A/B Testing
Last updated
Last updated
In digital realm, an A/B test is an experiment conducted to assess the performance of different versions of an online experience, based on metrics like signup rates. This is achieved by randomly presenting each version to users and subsequently analyzing the outcomes.
This robust statistical method should be employed when we seek to make data-driven decisions for
web designs (e.g. conversion rates optimization)
user interfaces (e.g detecting the impact of releasing a new feature)
marketing strategies (e.g.evaluate the value of advertising)
or other operational changes.
Specifically, it's most insightful when we can clearly define and measure the performance indicators like
conversion rates
click-through rates
signup rates
or engagement levels.
A/B testing is ideal when you have two distinct variants to compare and sufficiently large sample sizes, which we will discuss further, to reach statistically significant conclusions.

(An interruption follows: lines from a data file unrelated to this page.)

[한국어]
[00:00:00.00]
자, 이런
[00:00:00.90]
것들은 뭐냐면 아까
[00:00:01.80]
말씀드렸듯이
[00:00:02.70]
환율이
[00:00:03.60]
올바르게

However, even though, A/B tests provide us with invaluable insights there are occasions when we shouldn't conduct A/B tests if:
we don't have the infrastructure
we don't have enough traffic
we lack clear hypothesis to test
the test subject is not impactful
there are ethical consequences (e.g. testing inappropriate content)

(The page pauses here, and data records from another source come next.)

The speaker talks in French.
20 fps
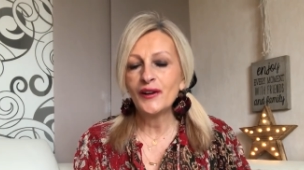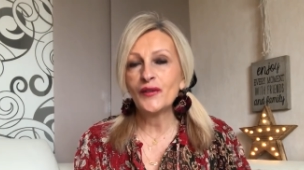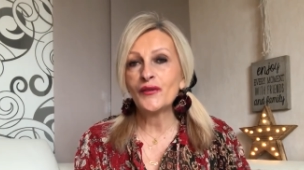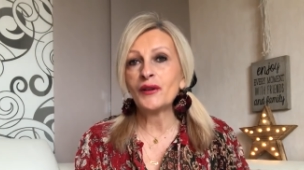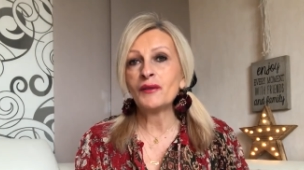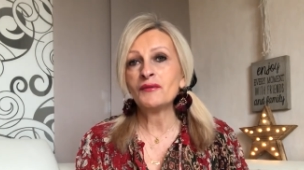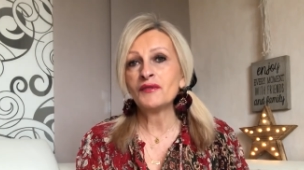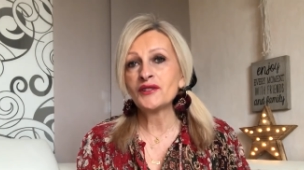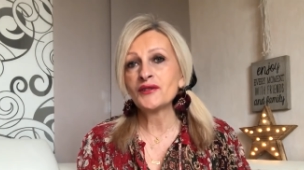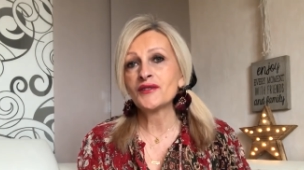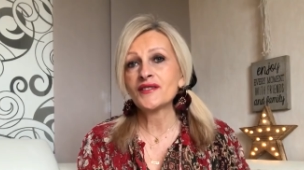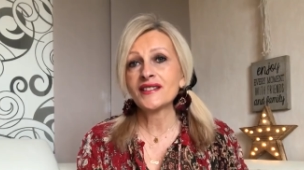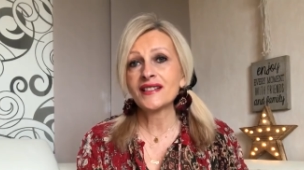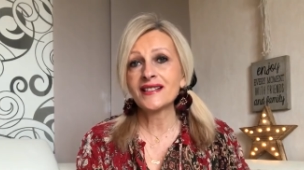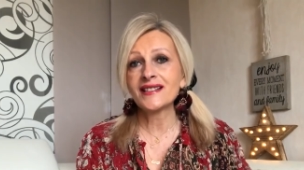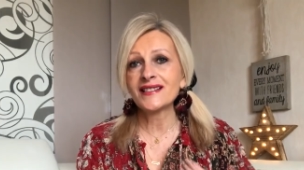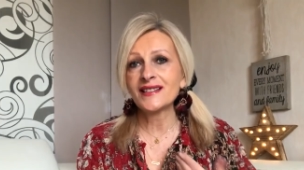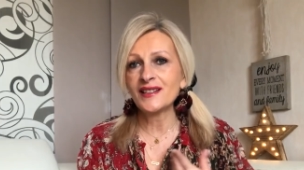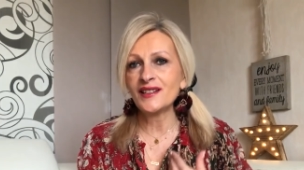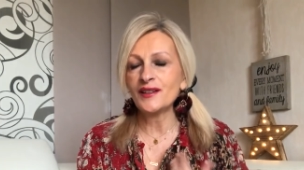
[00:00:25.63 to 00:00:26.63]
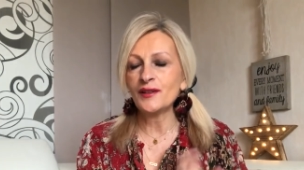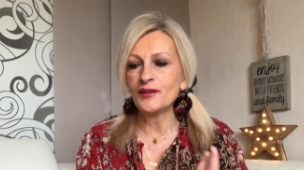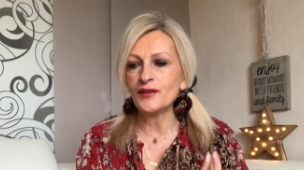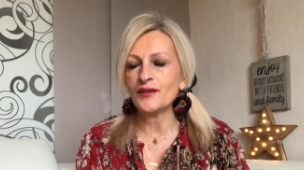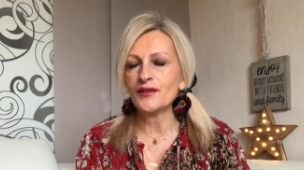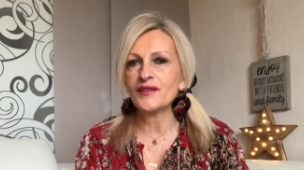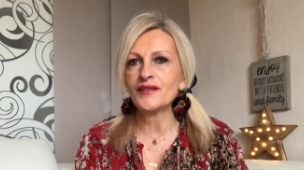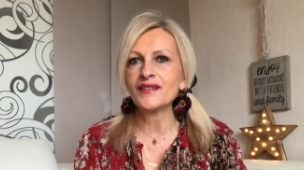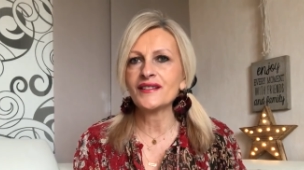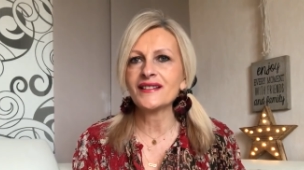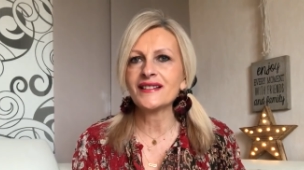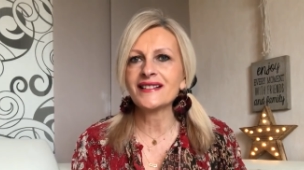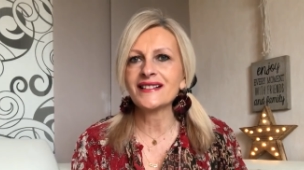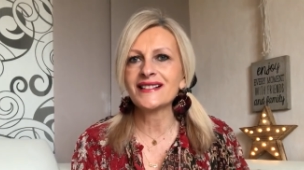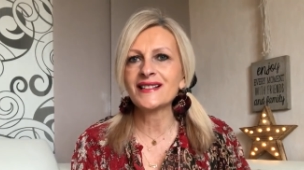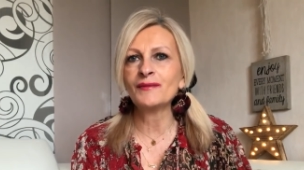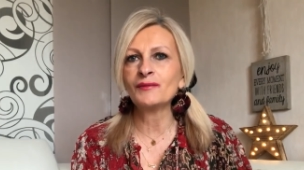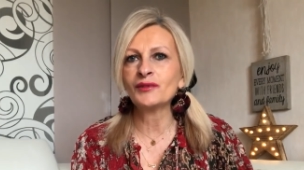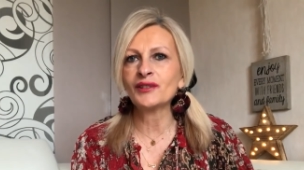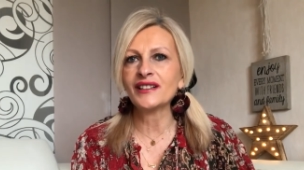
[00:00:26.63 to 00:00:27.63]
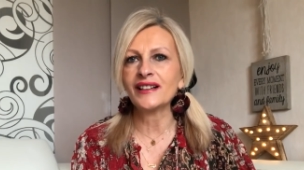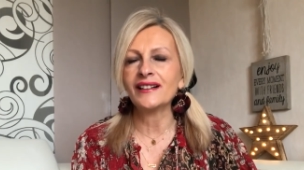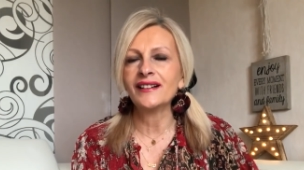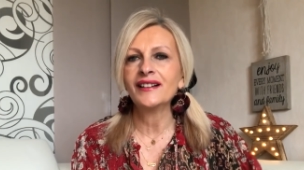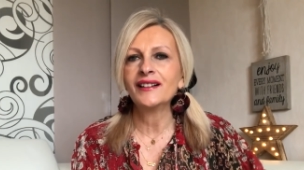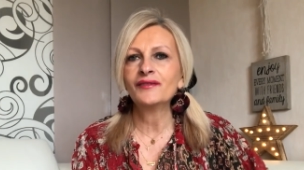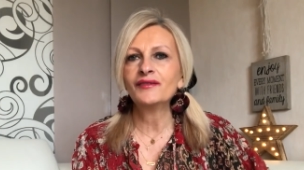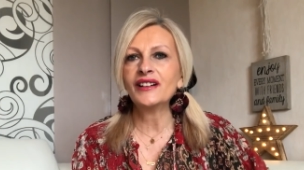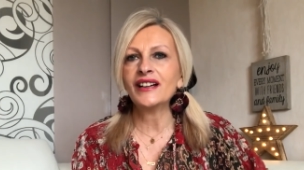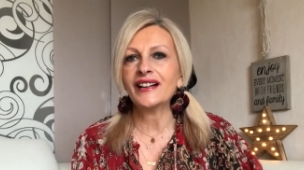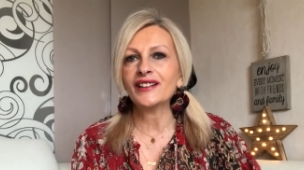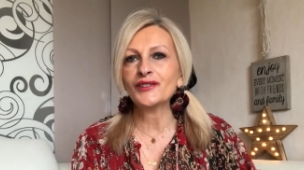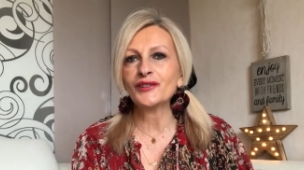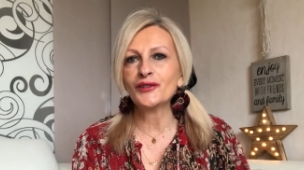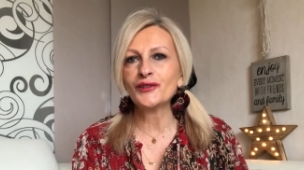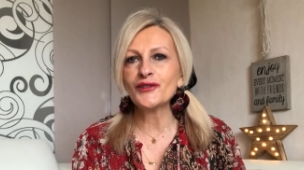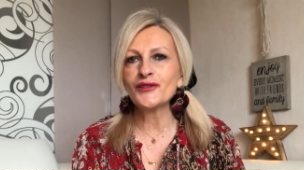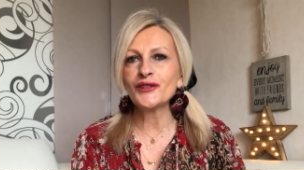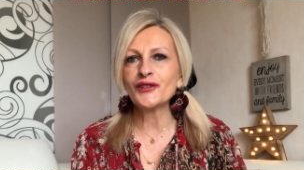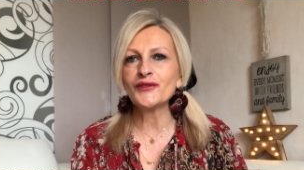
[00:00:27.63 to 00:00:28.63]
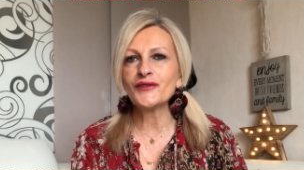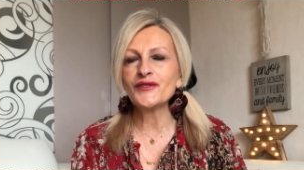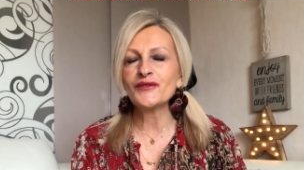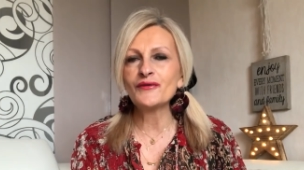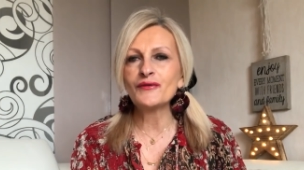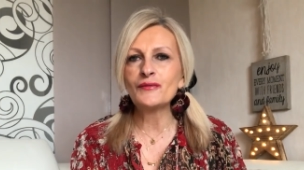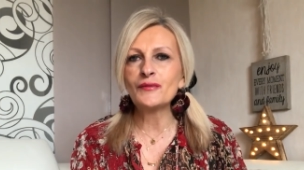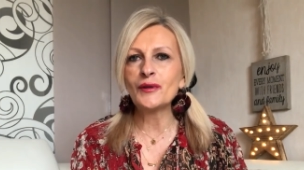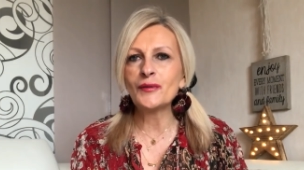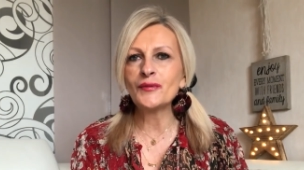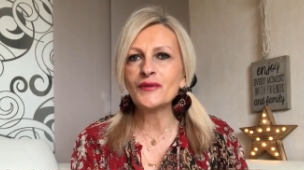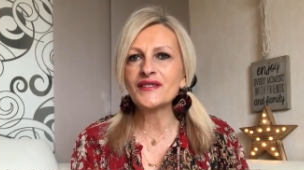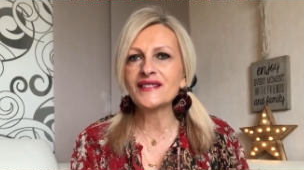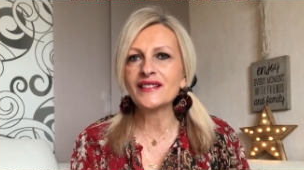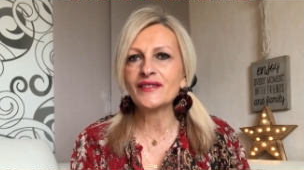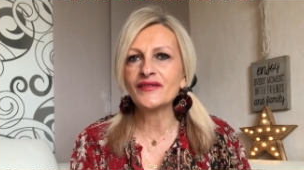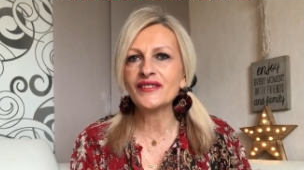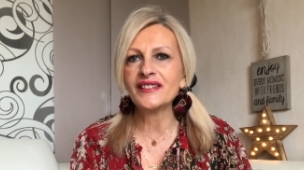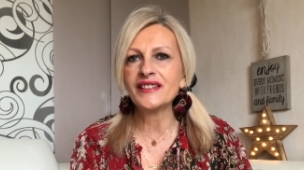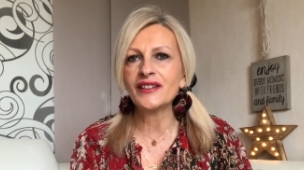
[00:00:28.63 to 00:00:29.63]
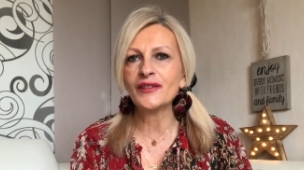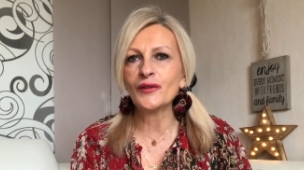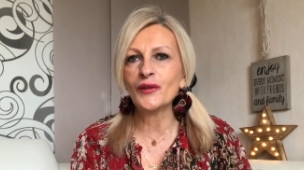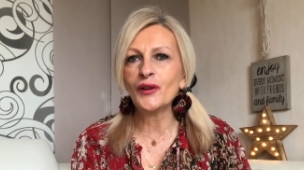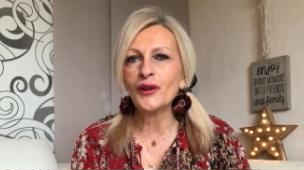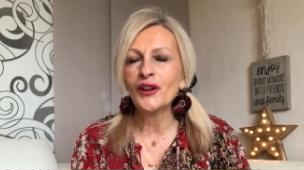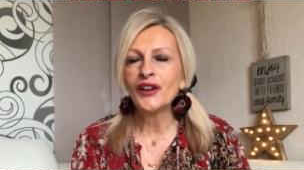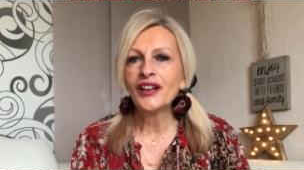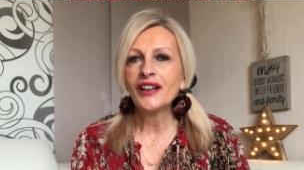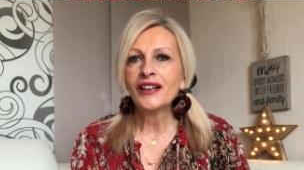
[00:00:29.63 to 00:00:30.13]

Enfin moi je sais que c'est euh, c'est mon cas. Voilà, donc aujourd'hui je vous propose cette vidéo.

we have high opportunity cost (e.g cost of blocking a certain feature from a large number of users is high)
In cases where A/B testing is not option, we can:
Perform user experience research using focus groups and surveys to gain insights into the preferred options.
Scrutinize user activity logs to enhance our understanding of which version is a more suitable fit.
Implement the product change and subsequently conduct a retrospective analysis by examining historical data to verify if the targeted metric responds as anticipated.
When A/B testing is available to us, here are the parameters/factors we need to set/consider prior to the test:
Decide on the metric to test (i.e. conversion rate)
Determine thresholds for alpha (significance level, generally 5%) and power (i.e. 1-beta, generally 80%) depending on the value of minimal detectable effect (MDE)
Define sample size based on MDE, power and metric variance
Set experiment length (at least 2 weeks to account for dow - day of week effect or novelty effect)
Randomly select sample of users (or the entire population if the available dataset is small)
Randomly assign those users to control and treatment groups (similar groups in terms of counts, demographics, income, geolocation, new vs old users, etc)
For more detailed information on
sample sizes and thresholds please check https://guessthetest.com/calculating-sample-size-in-a-b-testing-everything-you-need-to-know/
duration please check https://guessthetest.com/how-long-should-you-run-an-a-b-test/
After running the test and logging user actions for each group for the desired duration, we should then be
computing metrics of interest (i.e. conversion rate)
testing for statistically significant differences to make decision.
A/B testing specifically plays a crucial role when the cost of making uninformed changes could be high, or when fine-tuning an existing system where small improvements could lead to substantial gains over time. However, knowing when to apply or not to apply A/B testing is the first step!